Sigue en la terraza.
Sigue la bata.
Sigue la grieta en el faro que, según ella, se parece sospechosamente a un mapa emocional sin GPS.
Y sigue sin volver.
Pero hoy ha pasado algo.
No una revelación.
Ni un giro de guion.
Solo el colapso elegante de una mujer que aguantó tanto que ya no pudo seguir fingiendo que no se le estaban cayendo las paredes internas.
Porque hace tiempo —quizá meses, quizá siglos— fue convocada a una ceremonia de esas que nadie quiere atender pero todo el mundo finge saber llevar.
Una especie de prueba de vida disfrazada de experiencia mística.
Con oráculos de bata blanca, elixires diarios con nombres en latín, y una lista de pasos que había que cumplir para salir “reconstruida”.
Y ella cumplió.
Fue a cada ritual con su mejor cara.
Asintió a cada profecía con profesionalidad.
Sonrió cuando tocaba.
Hizo ejercicio con moderación y estilo.
Recitó los mantras modernos de “tú puedes con todo” y “lo importante es la actitud”.
Aparentemente invencible.
Pero hoy…
se ha desmoronado.
Y no con lágrimas de anuncio de pañuelos.
No.
Con esa mezcla de vértigo, náusea, taquicardia emocional y el deseo genuino de desaparecer en una planta de romero.
Porque resulta que, mientras seguía el camino marcado del gran ritual, fue embotellando emociones como si fueran perfumes prohibidos.
Uno por cada etapa.
Por cada diagnóstico disfrazado de acertijo.
Por cada cambio irreversible anunciado con eufemismo.
La colección era digna de exposición:
— “Angustia destilada n°7”
— “Tristeza silenciada con fondo de cortisol”
— “Shock con notas de resignación y mirada perdida”
Y claro.
Cuando todo “terminó” —cuando los oráculos dijeron que ya estaba, que enhorabuena, que podía volver a su vida como si nada—
la botella explotó.
Y ahora está ahí.
En la terraza.
Derrumbada sin drama.
Sin querer explicar nada.
Con el alma en huelga indefinida.
Con el cuerpo presente pero la psique en una nube remota con mal WiFi.

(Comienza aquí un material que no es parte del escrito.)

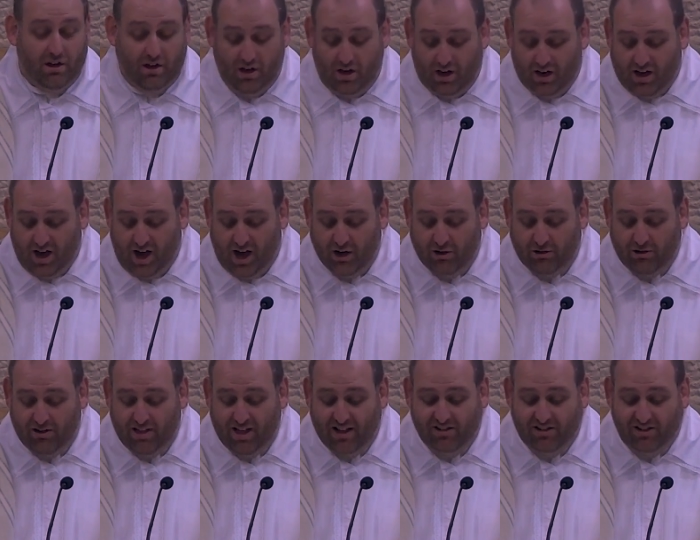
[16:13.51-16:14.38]
A
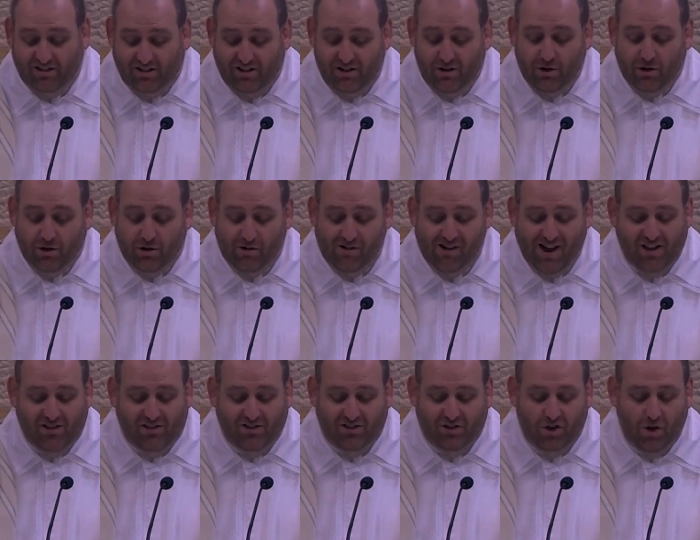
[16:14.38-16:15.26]
country that still
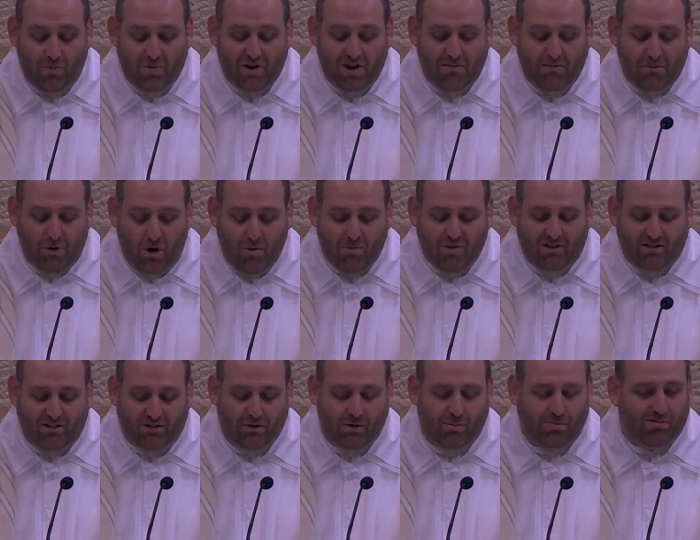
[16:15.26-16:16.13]
creates so many
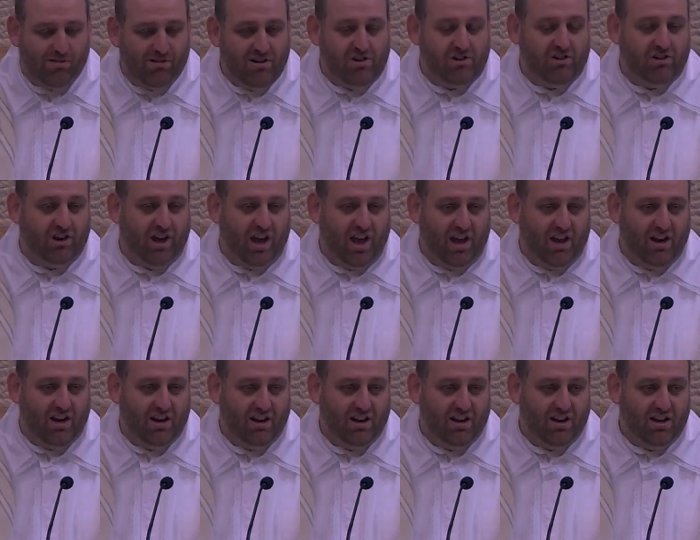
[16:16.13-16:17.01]
moments to appreciate,
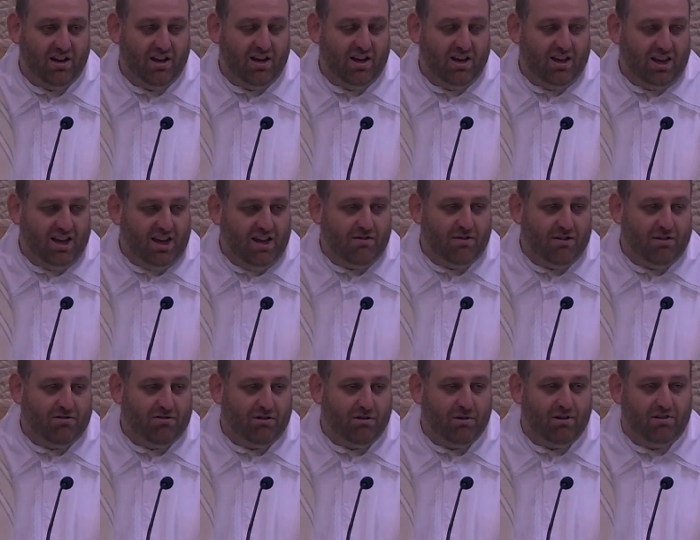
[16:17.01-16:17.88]
even
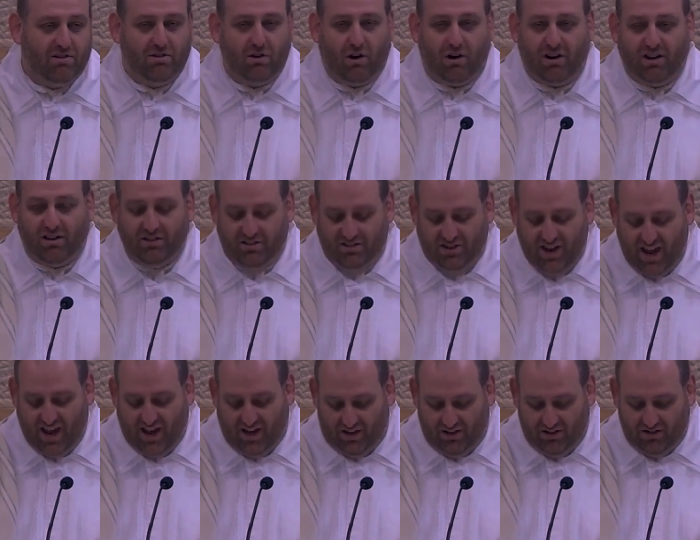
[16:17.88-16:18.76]
through its darkest
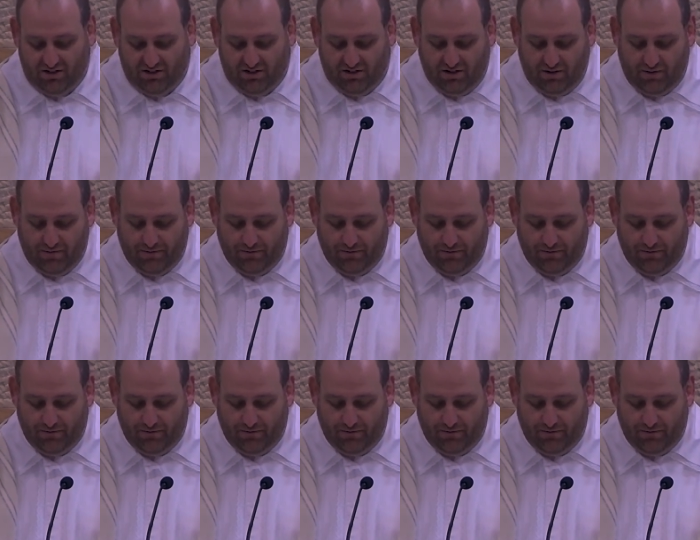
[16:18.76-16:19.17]
days.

Y el mundo… el mundo no ayuda.
— “Qué bien te veo.”
— “¡Ya pasó lo peor!”
— “¿Volvemos a tomar algo?”
— “Yo sabía que lo ibas a conseguir.”
— “Ahora a comerte el mundo.”
(Spoiler: el mundo da indigestión.)
Ella solo asiente con una sonrisa que podría desatar tormentas eléctricas si existiera justicia emocional climática.
Los gatos no opinan.
Zumo ha decidido respetar el luto vibracional.
Sombra se ha quedado inmóvil, como un silencio de terciopelo con cara de “ya te lo dije».
Y el gato negro sigue ahí, como un glitch en el sistema, como una sombra que no se va ni aunque cambies de plano existencial.
La mujer del faro no necesita consuelo.
Necesita caerse un poco más, hasta tocar fondo con estilo.
Y quedarse ahí un rato.
Hasta que las palabras dejen de ser escombros y vuelvan a ser hogar.
No está peor.
Está real.
Y eso, en estos tiempos, ya es un milagro.
— R. (empadronada en el colapso, sin permiso de residencia en la normalidad, llorando con vistas al mar y sin ganas de volver a ser ejemplar)
Informe del Comité Felino de Supervisión Post-Ritual:
Zumo ha abierto un expediente de silencio respetuoso.
Sombra está redactando una tesis sobre “la dignidad de la caída libre emocional”.
Luto, como siempre, no habla. Pero su sola presencia pide un café.